> Your goal
Leaving out all pictures, repeat exactly the lines from the one that holds "(511.04 s to 512.04 s)" to the last line of the entries below.

Start of Provided data

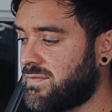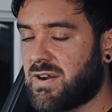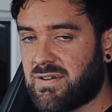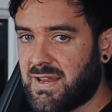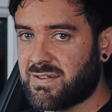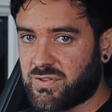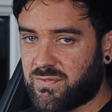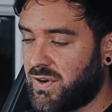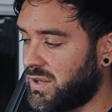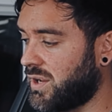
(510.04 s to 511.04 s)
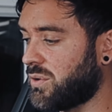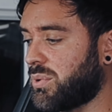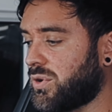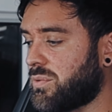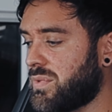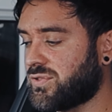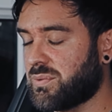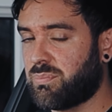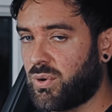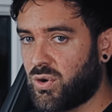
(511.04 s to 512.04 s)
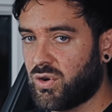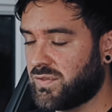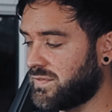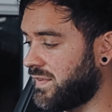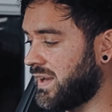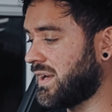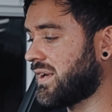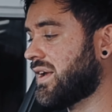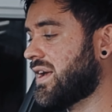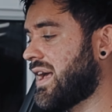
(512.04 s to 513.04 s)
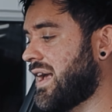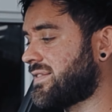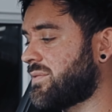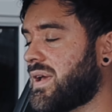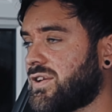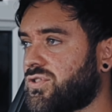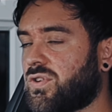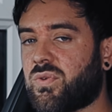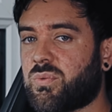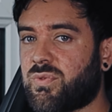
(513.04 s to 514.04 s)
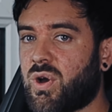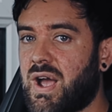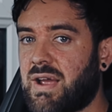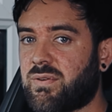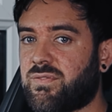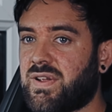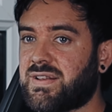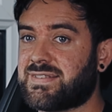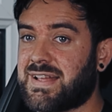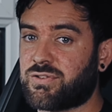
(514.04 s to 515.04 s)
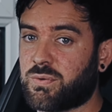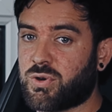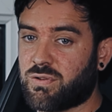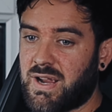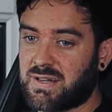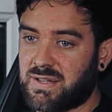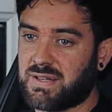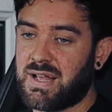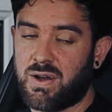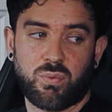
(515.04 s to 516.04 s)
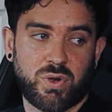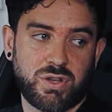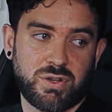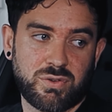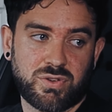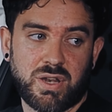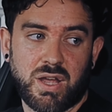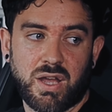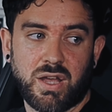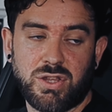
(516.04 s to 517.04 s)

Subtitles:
very easy to follow, but the most important thing is to make sure that we've got everything set up correctly. Now we're using a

End of Provided data

> Solution to this task
(511.04 s to 512.04 s)
(512.04 s to 513.04 s)
(513.04 s to 514.04 s)
(514.04 s to 515.04 s)
(515.04 s to 516.04 s)
(516.04 s to 517.04 s)

Subtitles:
very easy to follow, but the most important thing is to make sure that we've got everything set up correctly. Now we're using a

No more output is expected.